▶ _DATA SUPPLIED_:
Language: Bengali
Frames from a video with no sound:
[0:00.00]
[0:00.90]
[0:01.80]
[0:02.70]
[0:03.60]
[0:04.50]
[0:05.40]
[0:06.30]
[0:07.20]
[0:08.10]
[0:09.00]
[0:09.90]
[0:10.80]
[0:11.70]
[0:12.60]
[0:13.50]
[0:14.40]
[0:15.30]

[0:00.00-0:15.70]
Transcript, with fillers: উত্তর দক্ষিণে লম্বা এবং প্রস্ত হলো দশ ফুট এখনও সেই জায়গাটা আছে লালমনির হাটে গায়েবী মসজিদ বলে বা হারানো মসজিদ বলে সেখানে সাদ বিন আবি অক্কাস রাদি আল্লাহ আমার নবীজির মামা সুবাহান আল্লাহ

▶ _ABOUT THIS TASK_:
Every line of the listing that includes the word "with" forms the answer.

▶ _WRITTEN ANSWER_:
Frames from a video with no sound:
Transcript, with fillers: উত্তর দক্ষিণে লম্বা এবং প্রস্ত হলো দশ ফুট এখনও সেই জায়গাটা আছে লালমনির হাটে গায়েবী মসজিদ বলে বা হারানো মসজিদ বলে সেখানে সাদ বিন আবি অক্কাস রাদি আল্লাহ আমার নবীজির মামা সুবাহান আল্লাহ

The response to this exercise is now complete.